Alongside video conferencing software, tools for remote working are also seeing increased demand. These include workplace collaboration apps but also a plethora of associated services such as cloud accounting software and online marketing automation services.
Many employees are new to working from home and are now demanding quality apps to move their business operations online.
The huge rise in internet usage over the past few months has highlighted longstanding concerns over the security of many of the most-used remote working apps.
More than 90% of organizations report data breaches and the companies that are seeing increased demand at the moment are no exception to this.
Zoom has faced extra scrutiny. The company has seen a 535% rise in daily traffic in the past month, but security researchers say the app is a "privacy disaster," and some have even claimed the video conferencing software is indistinguishable from malware.
The fact users are flocking to relatively immature apps with relatively immature privacy and security policies might initially seem strange.
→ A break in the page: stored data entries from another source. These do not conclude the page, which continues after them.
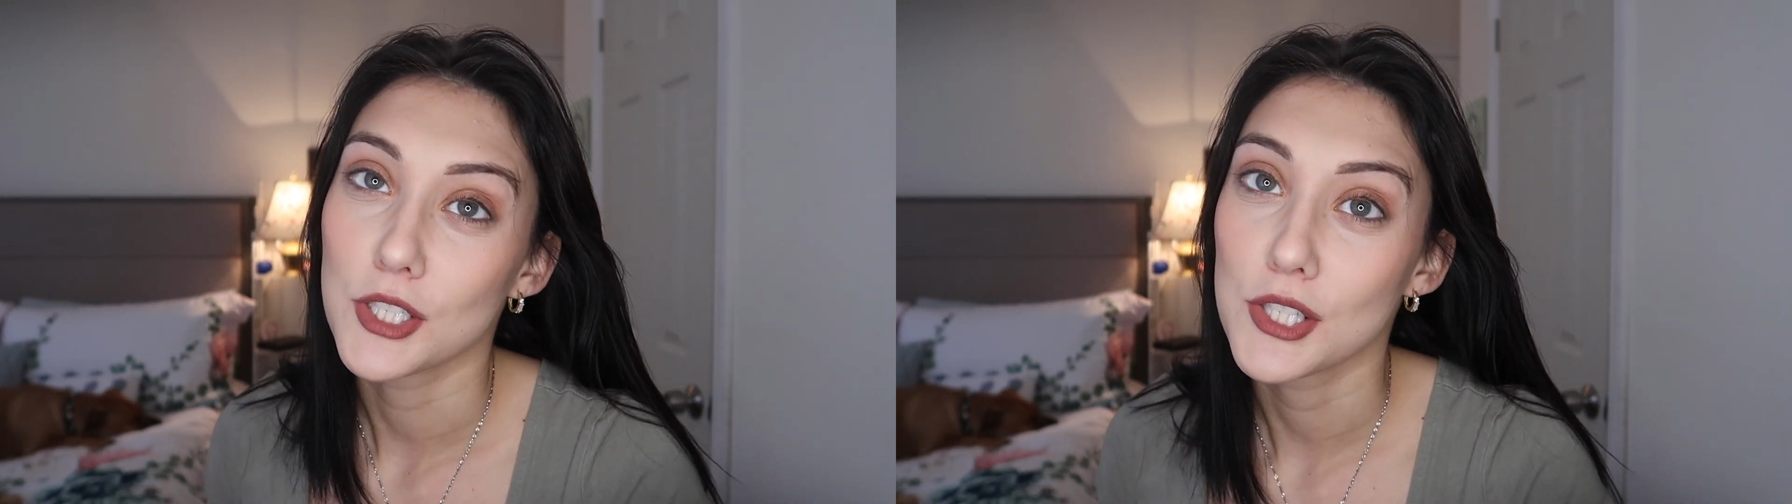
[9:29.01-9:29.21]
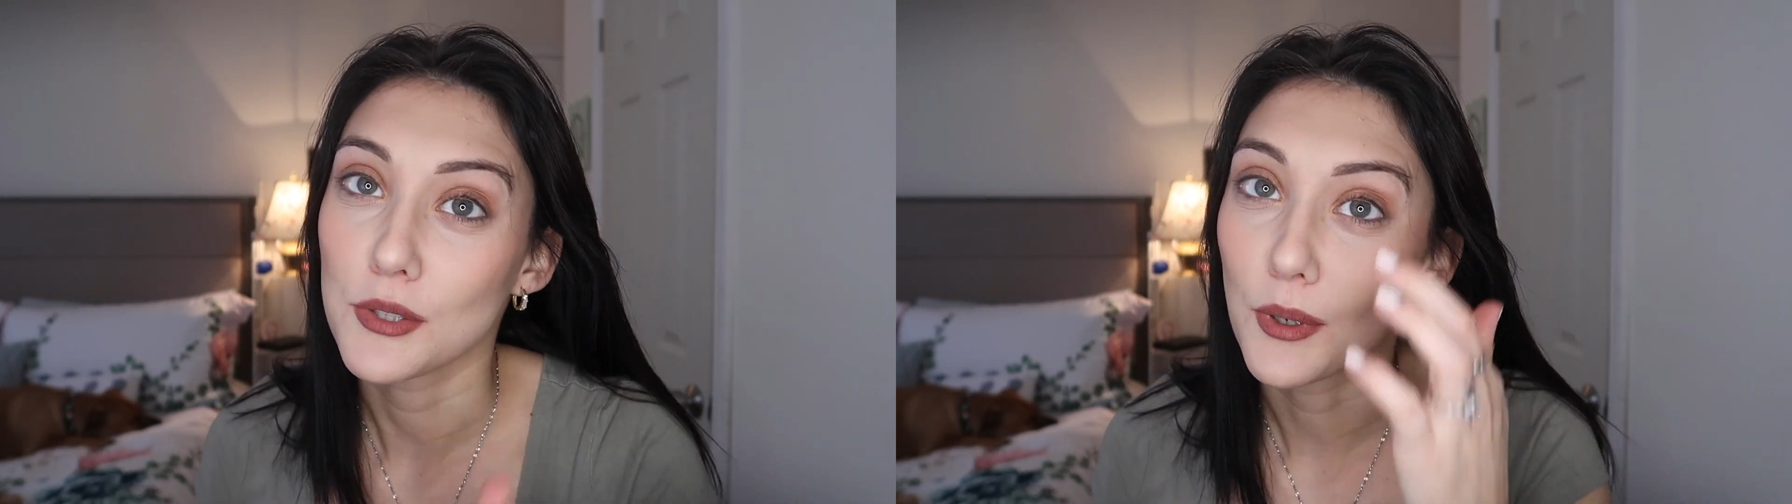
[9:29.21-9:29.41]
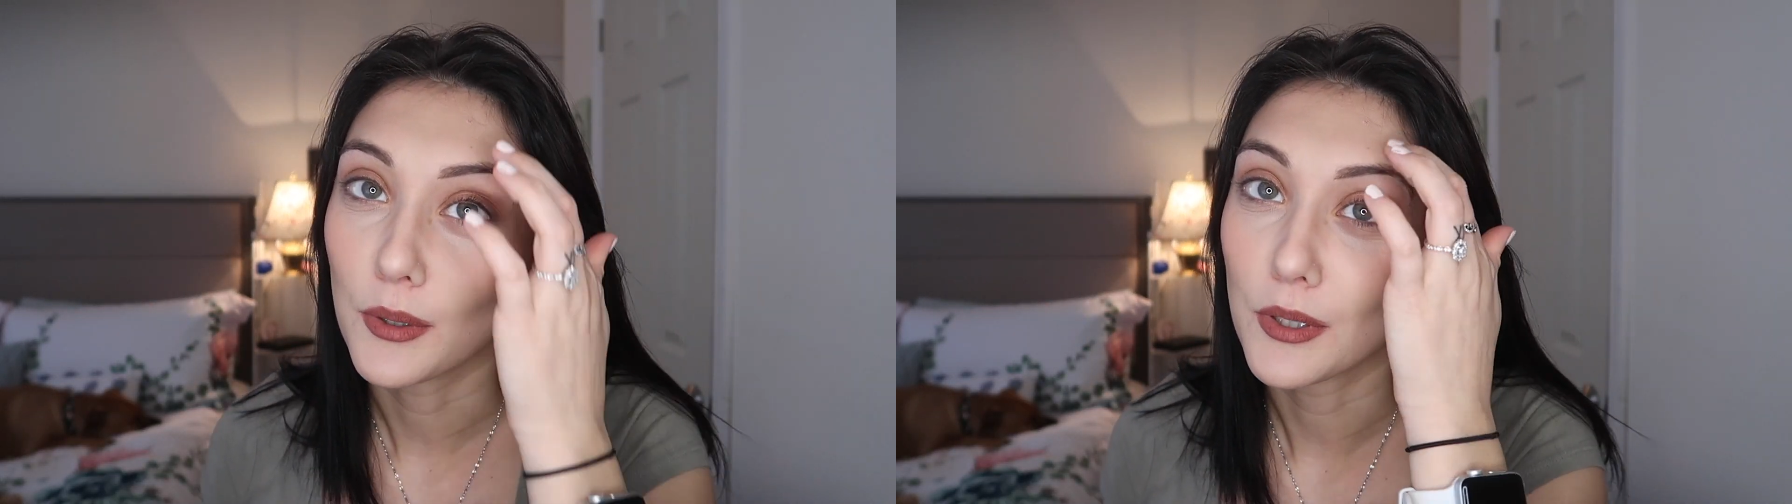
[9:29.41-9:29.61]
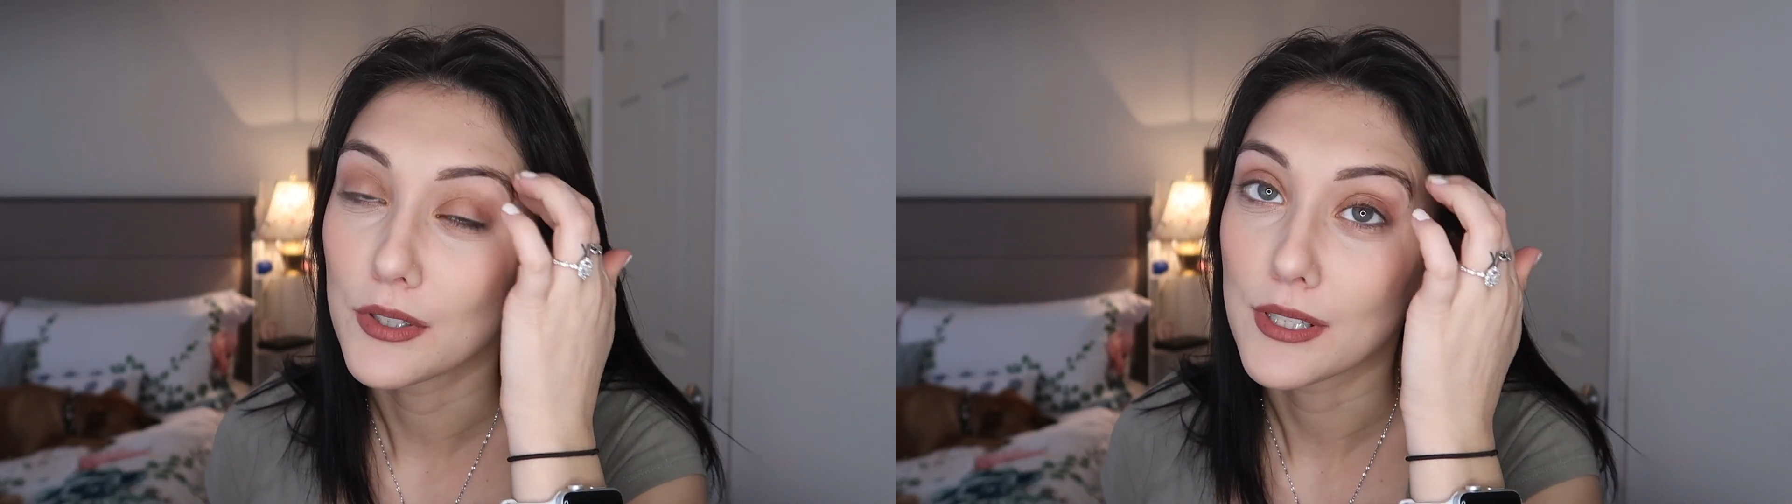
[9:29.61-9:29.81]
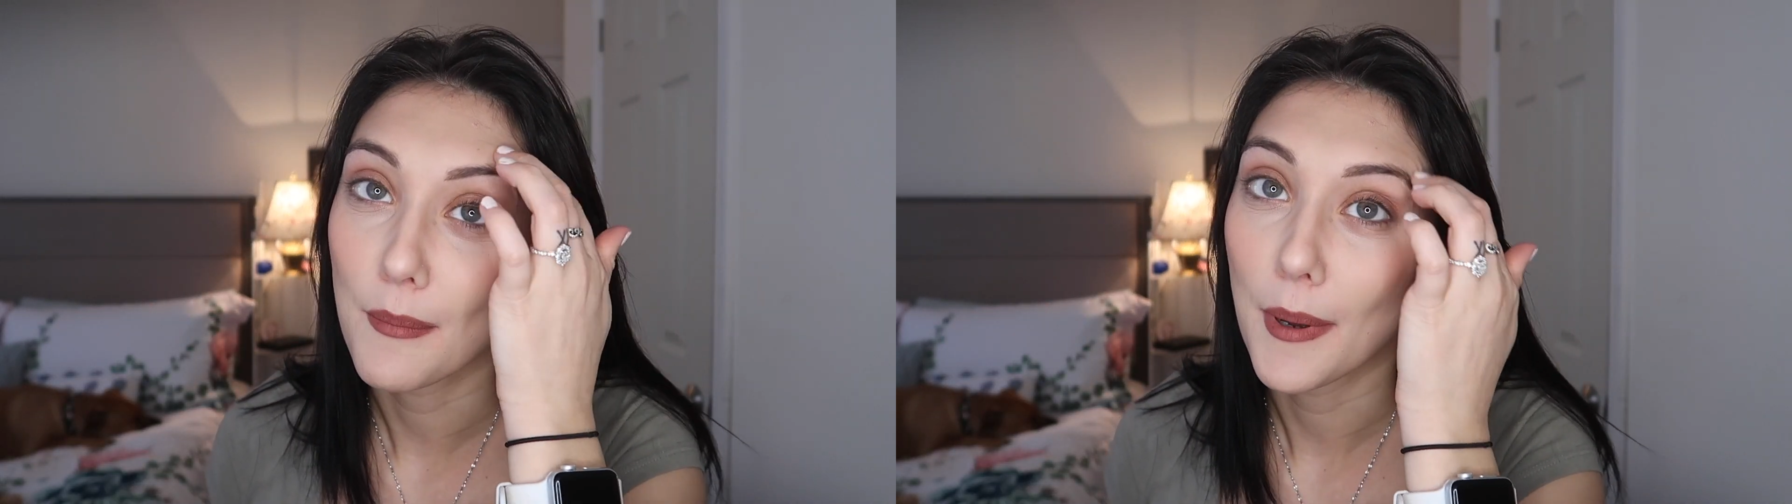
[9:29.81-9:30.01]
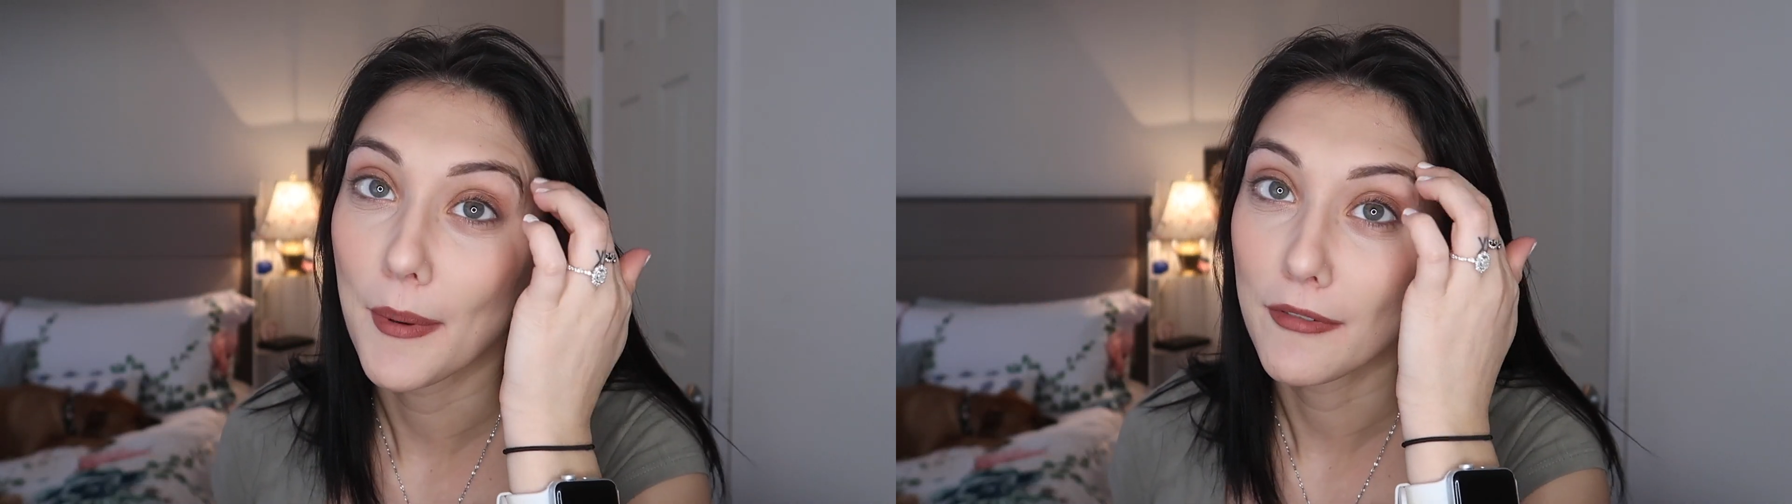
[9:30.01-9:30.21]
just throw a little something on my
In recent years, industry has seen an increased consciousness of the importance of data protection among the general public, with more people than ever now using virtual private networks (VPNs) to cloak their data and secure email providers seeing an increase in usage and market share.
In reality, very few users have an open and free choice when it comes to which apps they use to work from home or to keep in touch with their relatives. In most cases, they will simply choose an app that has been decided on by their employer, their friends, or their relatives.
That might make it seem as though the security of these apps need not be strong in order for them to see an increase in market share. But the consequences of poor security in an organization's apps will, eventually, come back to hurt it.
The right time for DevSecOps?
DevSecOps has been around for more than a decade now, but the recent increase in internet and app usage has highlighted the importance of this idea as never before.
Anecdotal evidence suggests these numbers are likely to rise over the next few months — more people using apps means more breaches in security for mobile apps.
As more people use remote working software, the consequences of breaches are likely to rise, and not just in terms of the amount of data compromised in each breach. With companies working remotely, the reputational damage caused by data breaches will also rise.
Implementing new working practices in the face of a global pandemic might seem like a strange idea but it is one that many companies recognize is critical. This will be particularly important for SaaS companies, who are also seeing huge increases in demand because their role as the protectors of corporate data is also likely to increase.
Even for established apps, though, huge numbers of new users will highlight the need to incorporate automated compliance and security checks into existing software.
Many companies are responding to the pandemic by upgrading and updating their infrastructure. Internet giants such as Equinix, which operates 200 data centers around the world, are rushing out upgrades as quickly as possible. Equinix is in the middle of upgrading its traffic capacity from 10 to 100 gigabytes.
The company had planned the work over a year or two, but it is now being done in a few weeks. This is the perfect time to implement DevSecOps, which offers a way to build security into new services from the ground up.
The bottom line
Though the current crisis is certainly exceptional, some analysts have pointed out the changes in web usage it has precipitated might be here to stay.
The post-pandemic world might very well be one based on remote working, and the apps that users download to keep in touch with their relatives will continue to see significant usage after the disease has dissipated.
This means that there are huge potential gains companies that can offer software solutions during the pandemic but with one condition: These solutions will need to be secure.
The cost – both monetary and in terms of reputation – of data breaches is only going to rise, and that means that security needs to be integrated into app development processes.